= Joseph Deuster =

American politician

Joseph Peter Deuster (October 14, 1833 - June 5, 1914) was an American sheriff, postmaster and Democratic politician, who served a single two-year term as a member of the Wisconsin State Assembly. He was the brother of Peter V. Deuster.

== Background ==
Deuster was born October 14, 1833, in Berg vor Nideggen, in Düren kreis of the Rhine Province of the Kingdom of Prussia, son of John Hubert and Anna Barbara (Eppnech) Deuster. In 1844 he came with his family to Wisconsin, and they settled in Milwaukee. He attended the public schools, and became a dealer in wines and liquors.

== Public service ==
During the American Civil War, he was commissioned an enrolling and recruiting officer by Governor Edward Salomon on August 28, 1862. Deuster was a member of the Milwaukee Common Council for the 1862–66, 1871 and 1873 terms. He was Sheriff of Milwaukee County in 1867 and 1868, and was Sergeant-at-Arms of the state assembly for the 1874 term (at which time he listed his profession as "Lumberman").

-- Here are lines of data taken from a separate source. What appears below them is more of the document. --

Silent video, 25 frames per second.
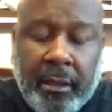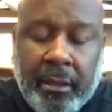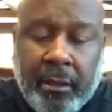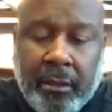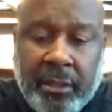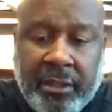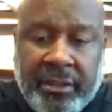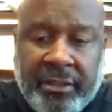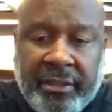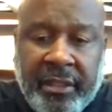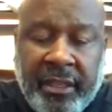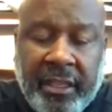you
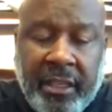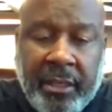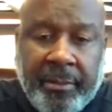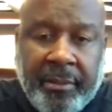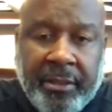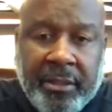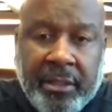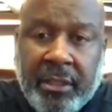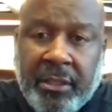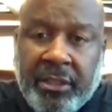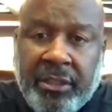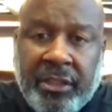know, this
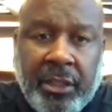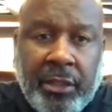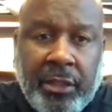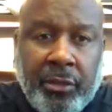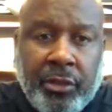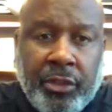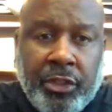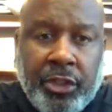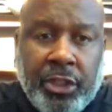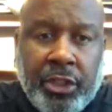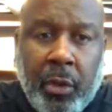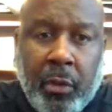team has
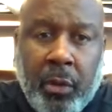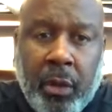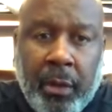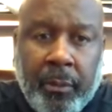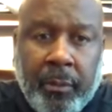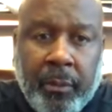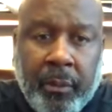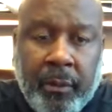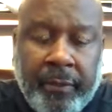continued to show up.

He was elected for the Assembly's new 8th Milwaukee County district (the 5th and 12th Wards of the City of Milwaukee) in 1892, receiving 2,488 votes to 2,103 for Republican William A. Bahr, 83 for Populist Fred Ball, and 6 for Prohibitionist W. H. Edwards, Jr. (Michael Krusczka, Democratic incumbent of one of the two old districts from which the new 8th district was assembled, ran for the Wisconsin Senate; and Conrad Krez did not seek re-election.) He was assigned to the standing committees on state affairs, and on enrolled bills; he was chairman of the latter. He was not a candidate for re-election in 1894, and was succeeded by Republican Ellicott R. Stillman.

In 1894, he became superintendent of the United States Post Office substation on the South Side of Milwaukee, a patronage position from which he was asked to step down in 1898 in favor of the prior incumbent, a Civil War veteran.

== Later life and death ==
The Deusters had a farm in New Coeln, where his parents had settled, and Joseph managed a tavern there known as Deuster's Saloon or the New Coeln House (still operating in 2021).

On June 9, 1897, his wife, Appolonia Romeo Deuster, died after a botched attempt at suicide. Contemporary accounts state that she suffered from nervous prostration, and had previously threatened suicide. Deuster awoke on June 7 to see his wife "standing at his beside enveloped in flames", having set her clothes on fire.

In the 1900 Federal census, he was listed as a widower, still managing the New Coeln House, with several of his grown children at home.

Deuster died June 5, 1914, in Evansville, Indiana, and is buried at Holy Trinity Cemetery in Milwaukee.